JUST AS A MOTHER DOLPHIN
has a nursemaid dolphin there at her side to assist her at birth and protect her from predators, I had Marlena.

She had arrived earlier that morning to surprise me and, after our interrupted phone call, she headed directly to the hospital mentioned in my letter. The labor was short for a first-timer like me, but that didn’t surprise me. It fit my nature of always being in a hurry.

But no one had prepared me for two hours of pushing. I imagined three maybe four pushes and out with the baby. I’ve never feared death before, but as I pushed for two agonizing hours, I wondered whether my baby might be without a mother, just like I was as a baby. And in those two hours, I didn’t want to think about anything beautiful or relaxing, and once I wondered whether my boss was upset with the headline I included with the story I tossed his way:

WHY WOMEN HATE MEN

Maybe he’d find it comical. It wasn’t my job to write headlines, anyway, so he would know I was only kidding. Someone else wrote the headlines. I just wrote the stories. But as I pushed again and again, feeling the veins under my eyes nearly bursting and wrinkles forming on my face, I couldn’t stop myself from hating Josh more than I hated pointy shoes, sleeping in rollers, making meatloaf, and poking slimy raw bait on a hook. How dare
him love me like that, then leave me the next morning, having no idea of the pain he was causing me, or what I was going through because of our night together.

“I vow I will never go near another man again,” I yelled to Marlena between pushes and breaths.

“That’s what we all say,” said the nurse. “Give it time. You will.”

Between pushes, I considered joining that newly organized woman’s movement. I’d give them a call next week. I was angry with Josh for making me feel pain and with men in general for making me work on the day I gave birth, so I wanted to be one of those women to push the door down.

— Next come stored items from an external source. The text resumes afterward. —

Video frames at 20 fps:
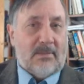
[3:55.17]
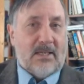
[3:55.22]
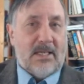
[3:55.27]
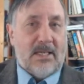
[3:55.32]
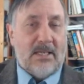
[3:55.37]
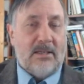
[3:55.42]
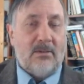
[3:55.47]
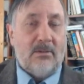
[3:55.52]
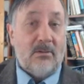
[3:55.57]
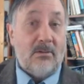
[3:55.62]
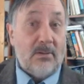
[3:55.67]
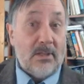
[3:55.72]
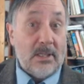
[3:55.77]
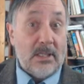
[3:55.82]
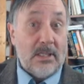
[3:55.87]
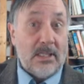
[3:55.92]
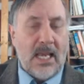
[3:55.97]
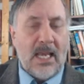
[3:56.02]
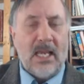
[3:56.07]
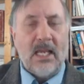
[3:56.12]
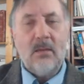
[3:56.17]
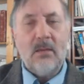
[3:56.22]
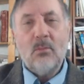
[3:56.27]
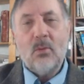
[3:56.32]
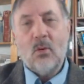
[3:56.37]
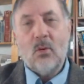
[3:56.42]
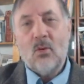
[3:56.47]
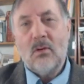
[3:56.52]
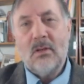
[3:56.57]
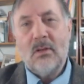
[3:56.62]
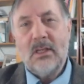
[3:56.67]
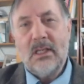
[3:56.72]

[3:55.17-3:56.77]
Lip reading: either the game or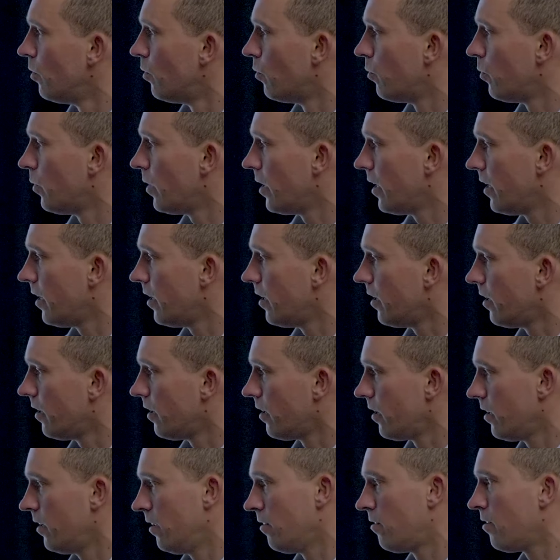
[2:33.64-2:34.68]

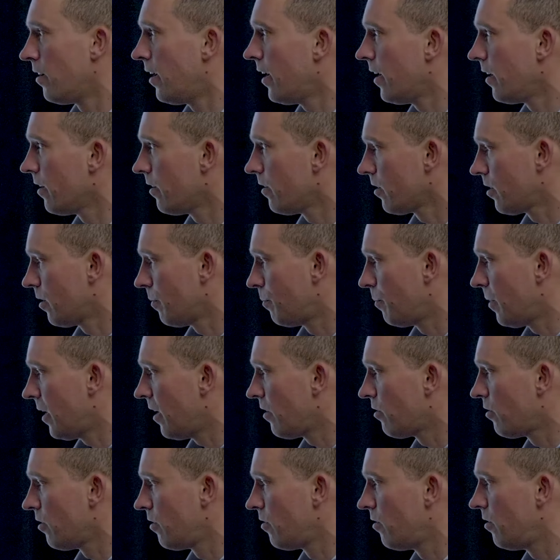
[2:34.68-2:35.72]
where the entire
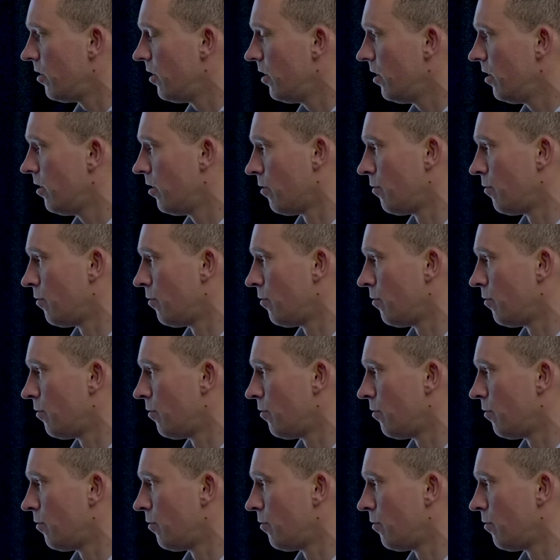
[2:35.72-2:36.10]
capacity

Instead, I pushed a baby into the world and suddenly my anger vanished. When the nurses handed me Jack, he was wrapped snuggly in a blanket like a burrito, and I was filled with a kind of love I had never felt before. As I touched his cheek to mine, I would do anything for this little person, anything to make his world good. I cried my eyes out because I loved him. And I loved his father too.

“Oh, Lydia,” Marlena said as she held Jack for the first time. “He looks like a newborn pelican with the thin white fuzz atop his head.”